Dataset entries
*** Begin section ***

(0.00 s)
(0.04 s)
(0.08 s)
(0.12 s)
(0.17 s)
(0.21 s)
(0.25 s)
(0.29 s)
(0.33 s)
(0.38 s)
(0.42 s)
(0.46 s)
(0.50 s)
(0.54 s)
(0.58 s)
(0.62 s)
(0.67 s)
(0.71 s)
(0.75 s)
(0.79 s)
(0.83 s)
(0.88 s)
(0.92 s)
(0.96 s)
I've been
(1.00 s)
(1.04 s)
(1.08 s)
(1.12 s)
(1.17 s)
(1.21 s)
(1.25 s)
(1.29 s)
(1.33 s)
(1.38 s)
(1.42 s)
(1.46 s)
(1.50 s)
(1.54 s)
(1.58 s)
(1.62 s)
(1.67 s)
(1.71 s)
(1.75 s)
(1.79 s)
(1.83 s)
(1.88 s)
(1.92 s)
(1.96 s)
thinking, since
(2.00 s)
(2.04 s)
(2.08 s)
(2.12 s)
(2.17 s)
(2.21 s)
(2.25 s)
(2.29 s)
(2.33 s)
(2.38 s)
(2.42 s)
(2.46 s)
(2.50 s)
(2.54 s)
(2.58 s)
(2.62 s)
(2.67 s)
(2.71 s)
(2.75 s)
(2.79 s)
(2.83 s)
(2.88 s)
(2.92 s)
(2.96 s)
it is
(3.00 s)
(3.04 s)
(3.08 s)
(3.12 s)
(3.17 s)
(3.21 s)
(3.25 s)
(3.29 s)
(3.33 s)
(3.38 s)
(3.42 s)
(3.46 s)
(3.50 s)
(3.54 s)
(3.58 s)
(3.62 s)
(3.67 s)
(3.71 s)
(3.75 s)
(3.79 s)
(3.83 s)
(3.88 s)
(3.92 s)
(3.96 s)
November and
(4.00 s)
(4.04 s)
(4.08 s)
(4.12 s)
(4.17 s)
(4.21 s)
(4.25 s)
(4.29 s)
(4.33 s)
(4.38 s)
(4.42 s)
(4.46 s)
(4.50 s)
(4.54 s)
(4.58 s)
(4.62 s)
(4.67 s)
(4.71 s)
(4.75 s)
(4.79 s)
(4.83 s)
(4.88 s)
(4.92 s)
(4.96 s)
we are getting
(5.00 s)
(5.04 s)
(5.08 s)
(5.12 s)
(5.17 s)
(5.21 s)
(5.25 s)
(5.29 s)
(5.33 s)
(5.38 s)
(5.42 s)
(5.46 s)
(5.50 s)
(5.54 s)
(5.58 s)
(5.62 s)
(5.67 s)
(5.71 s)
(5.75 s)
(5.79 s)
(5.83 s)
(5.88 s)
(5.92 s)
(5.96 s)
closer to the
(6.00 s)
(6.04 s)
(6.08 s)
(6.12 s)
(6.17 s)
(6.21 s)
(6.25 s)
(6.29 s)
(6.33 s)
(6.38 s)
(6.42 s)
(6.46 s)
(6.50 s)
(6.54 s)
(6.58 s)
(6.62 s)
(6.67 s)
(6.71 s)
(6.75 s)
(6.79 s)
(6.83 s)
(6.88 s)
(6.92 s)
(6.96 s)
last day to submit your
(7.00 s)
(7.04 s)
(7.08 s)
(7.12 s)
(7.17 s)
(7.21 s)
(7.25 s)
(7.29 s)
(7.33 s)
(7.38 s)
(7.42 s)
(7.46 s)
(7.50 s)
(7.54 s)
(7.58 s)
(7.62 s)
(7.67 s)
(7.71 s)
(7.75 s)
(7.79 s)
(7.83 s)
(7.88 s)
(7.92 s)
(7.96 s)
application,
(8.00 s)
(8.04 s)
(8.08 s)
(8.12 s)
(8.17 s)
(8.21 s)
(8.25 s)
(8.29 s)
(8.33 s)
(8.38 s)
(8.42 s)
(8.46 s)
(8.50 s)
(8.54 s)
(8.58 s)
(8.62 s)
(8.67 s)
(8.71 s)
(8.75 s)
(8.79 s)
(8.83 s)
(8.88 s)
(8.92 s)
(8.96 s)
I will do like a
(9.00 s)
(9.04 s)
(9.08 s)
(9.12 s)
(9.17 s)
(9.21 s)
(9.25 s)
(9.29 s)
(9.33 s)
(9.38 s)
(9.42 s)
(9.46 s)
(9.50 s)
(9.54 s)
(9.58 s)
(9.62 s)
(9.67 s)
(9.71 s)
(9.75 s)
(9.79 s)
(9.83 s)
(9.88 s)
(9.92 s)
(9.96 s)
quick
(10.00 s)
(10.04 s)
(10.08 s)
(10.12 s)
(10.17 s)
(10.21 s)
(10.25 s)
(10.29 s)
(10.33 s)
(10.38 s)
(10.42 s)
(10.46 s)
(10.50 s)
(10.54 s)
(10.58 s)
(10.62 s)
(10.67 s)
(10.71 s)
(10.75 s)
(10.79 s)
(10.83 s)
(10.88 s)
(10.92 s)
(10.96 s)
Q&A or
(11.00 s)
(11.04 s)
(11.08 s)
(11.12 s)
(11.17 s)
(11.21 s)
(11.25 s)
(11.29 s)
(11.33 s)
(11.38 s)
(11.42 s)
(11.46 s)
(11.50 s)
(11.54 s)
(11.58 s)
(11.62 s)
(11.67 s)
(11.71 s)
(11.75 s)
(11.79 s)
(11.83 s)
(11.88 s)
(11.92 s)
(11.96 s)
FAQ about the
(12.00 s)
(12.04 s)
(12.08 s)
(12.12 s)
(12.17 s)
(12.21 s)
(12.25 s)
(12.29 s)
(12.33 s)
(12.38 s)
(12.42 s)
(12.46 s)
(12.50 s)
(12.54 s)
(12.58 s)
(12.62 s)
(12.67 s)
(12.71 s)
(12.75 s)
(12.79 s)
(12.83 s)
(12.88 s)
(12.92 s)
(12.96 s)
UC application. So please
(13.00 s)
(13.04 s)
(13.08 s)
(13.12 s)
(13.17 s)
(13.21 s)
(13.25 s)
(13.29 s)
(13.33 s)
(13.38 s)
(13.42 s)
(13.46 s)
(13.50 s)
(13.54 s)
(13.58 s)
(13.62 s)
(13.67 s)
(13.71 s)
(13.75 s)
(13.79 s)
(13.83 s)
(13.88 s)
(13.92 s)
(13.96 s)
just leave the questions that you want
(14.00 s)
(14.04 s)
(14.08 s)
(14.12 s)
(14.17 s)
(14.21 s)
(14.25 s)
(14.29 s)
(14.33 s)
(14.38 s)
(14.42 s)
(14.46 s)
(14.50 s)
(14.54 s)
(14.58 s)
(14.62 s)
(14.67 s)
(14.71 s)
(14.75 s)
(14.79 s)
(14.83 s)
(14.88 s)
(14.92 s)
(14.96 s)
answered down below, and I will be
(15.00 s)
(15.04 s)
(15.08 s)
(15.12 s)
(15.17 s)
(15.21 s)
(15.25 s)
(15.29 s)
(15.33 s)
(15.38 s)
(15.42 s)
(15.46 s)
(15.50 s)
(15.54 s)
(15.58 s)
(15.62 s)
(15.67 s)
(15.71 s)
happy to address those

*** End section ***

TO DO
All of the data above should be reproduced word for word.

RESULT OF THE TASK
(0.00 s)
(0.04 s)
(0.08 s)
(0.12 s)
(0.17 s)
(0.21 s)
(0.25 s)
(0.29 s)
(0.33 s)
(0.38 s)
(0.42 s)
(0.46 s)
(0.50 s)
(0.54 s)
(0.58 s)
(0.62 s)
(0.67 s)
(0.71 s)
(0.75 s)
(0.79 s)
(0.83 s)
(0.88 s)
(0.92 s)
(0.96 s)
I've been
(1.00 s)
(1.04 s)
(1.08 s)
(1.12 s)
(1.17 s)
(1.21 s)
(1.25 s)
(1.29 s)
(1.33 s)
(1.38 s)
(1.42 s)
(1.46 s)
(1.50 s)
(1.54 s)
(1.58 s)
(1.62 s)
(1.67 s)
(1.71 s)
(1.75 s)
(1.79 s)
(1.83 s)
(1.88 s)
(1.92 s)
(1.96 s)
thinking, since
(2.00 s)
(2.04 s)
(2.08 s)
(2.12 s)
(2.17 s)
(2.21 s)
(2.25 s)
(2.29 s)
(2.33 s)
(2.38 s)
(2.42 s)
(2.46 s)
(2.50 s)
(2.54 s)
(2.58 s)
(2.62 s)
(2.67 s)
(2.71 s)
(2.75 s)
(2.79 s)
(2.83 s)
(2.88 s)
(2.92 s)
(2.96 s)
it is
(3.00 s)
(3.04 s)
(3.08 s)
(3.12 s)
(3.17 s)
(3.21 s)
(3.25 s)
(3.29 s)
(3.33 s)
(3.38 s)
(3.42 s)
(3.46 s)
(3.50 s)
(3.54 s)
(3.58 s)
(3.62 s)
(3.67 s)
(3.71 s)
(3.75 s)
(3.79 s)
(3.83 s)
(3.88 s)
(3.92 s)
(3.96 s)
November and
(4.00 s)
(4.04 s)
(4.08 s)
(4.12 s)
(4.17 s)
(4.21 s)
(4.25 s)
(4.29 s)
(4.33 s)
(4.38 s)
(4.42 s)
(4.46 s)
(4.50 s)
(4.54 s)
(4.58 s)
(4.62 s)
(4.67 s)
(4.71 s)
(4.75 s)
(4.79 s)
(4.83 s)
(4.88 s)
(4.92 s)
(4.96 s)
we are getting
(5.00 s)
(5.04 s)
(5.08 s)
(5.12 s)
(5.17 s)
(5.21 s)
(5.25 s)
(5.29 s)
(5.33 s)
(5.38 s)
(5.42 s)
(5.46 s)
(5.50 s)
(5.54 s)
(5.58 s)
(5.62 s)
(5.67 s)
(5.71 s)
(5.75 s)
(5.79 s)
(5.83 s)
(5.88 s)
(5.92 s)
(5.96 s)
closer to the
(6.00 s)
(6.04 s)
(6.08 s)
(6.12 s)
(6.17 s)
(6.21 s)
(6.25 s)
(6.29 s)
(6.33 s)
(6.38 s)
(6.42 s)
(6.46 s)
(6.50 s)
(6.54 s)
(6.58 s)
(6.62 s)
(6.67 s)
(6.71 s)
(6.75 s)
(6.79 s)
(6.83 s)
(6.88 s)
(6.92 s)
(6.96 s)
last day to submit your
(7.00 s)
(7.04 s)
(7.08 s)
(7.12 s)
(7.17 s)
(7.21 s)
(7.25 s)
(7.29 s)
(7.33 s)
(7.38 s)
(7.42 s)
(7.46 s)
(7.50 s)
(7.54 s)
(7.58 s)
(7.62 s)
(7.67 s)
(7.71 s)
(7.75 s)
(7.79 s)
(7.83 s)
(7.88 s)
(7.92 s)
(7.96 s)
application,
(8.00 s)
(8.04 s)
(8.08 s)
(8.12 s)
(8.17 s)
(8.21 s)
(8.25 s)
(8.29 s)
(8.33 s)
(8.38 s)
(8.42 s)
(8.46 s)
(8.50 s)
(8.54 s)
(8.58 s)
(8.62 s)
(8.67 s)
(8.71 s)
(8.75 s)
(8.79 s)
(8.83 s)
(8.88 s)
(8.92 s)
(8.96 s)
I will do like a
(9.00 s)
(9.04 s)
(9.08 s)
(9.12 s)
(9.17 s)
(9.21 s)
(9.25 s)
(9.29 s)
(9.33 s)
(9.38 s)
(9.42 s)
(9.46 s)
(9.50 s)
(9.54 s)
(9.58 s)
(9.62 s)
(9.67 s)
(9.71 s)
(9.75 s)
(9.79 s)
(9.83 s)
(9.88 s)
(9.92 s)
(9.96 s)
quick
(10.00 s)
(10.04 s)
(10.08 s)
(10.12 s)
(10.17 s)
(10.21 s)
(10.25 s)
(10.29 s)
(10.33 s)
(10.38 s)
(10.42 s)
(10.46 s)
(10.50 s)
(10.54 s)
(10.58 s)
(10.62 s)
(10.67 s)
(10.71 s)
(10.75 s)
(10.79 s)
(10.83 s)
(10.88 s)
(10.92 s)
(10.96 s)
Q&A or
(11.00 s)
(11.04 s)
(11.08 s)
(11.12 s)
(11.17 s)
(11.21 s)
(11.25 s)
(11.29 s)
(11.33 s)
(11.38 s)
(11.42 s)
(11.46 s)
(11.50 s)
(11.54 s)
(11.58 s)
(11.62 s)
(11.67 s)
(11.71 s)
(11.75 s)
(11.79 s)
(11.83 s)
(11.88 s)
(11.92 s)
(11.96 s)
FAQ about the
(12.00 s)
(12.04 s)
(12.08 s)
(12.12 s)
(12.17 s)
(12.21 s)
(12.25 s)
(12.29 s)
(12.33 s)
(12.38 s)
(12.42 s)
(12.46 s)
(12.50 s)
(12.54 s)
(12.58 s)
(12.62 s)
(12.67 s)
(12.71 s)
(12.75 s)
(12.79 s)
(12.83 s)
(12.88 s)
(12.92 s)
(12.96 s)
UC application. So please
(13.00 s)
(13.04 s)
(13.08 s)
(13.12 s)
(13.17 s)
(13.21 s)
(13.25 s)
(13.29 s)
(13.33 s)
(13.38 s)
(13.42 s)
(13.46 s)
(13.50 s)
(13.54 s)
(13.58 s)
(13.62 s)
(13.67 s)
(13.71 s)
(13.75 s)
(13.79 s)
(13.83 s)
(13.88 s)
(13.92 s)
(13.96 s)
just leave the questions that you want
(14.00 s)
(14.04 s)
(14.08 s)
(14.12 s)
(14.17 s)
(14.21 s)
(14.25 s)
(14.29 s)
(14.33 s)
(14.38 s)
(14.42 s)
(14.46 s)
(14.50 s)
(14.54 s)
(14.58 s)
(14.62 s)
(14.67 s)
(14.71 s)
(14.75 s)
(14.79 s)
(14.83 s)
(14.88 s)
(14.92 s)
(14.96 s)
answered down below, and I will be
(15.00 s)
(15.04 s)
(15.08 s)
(15.12 s)
(15.17 s)
(15.21 s)
(15.25 s)
(15.29 s)
(15.33 s)
(15.38 s)
(15.42 s)
(15.46 s)
(15.50 s)
(15.54 s)
(15.58 s)
(15.62 s)
(15.67 s)
(15.71 s)
happy to address those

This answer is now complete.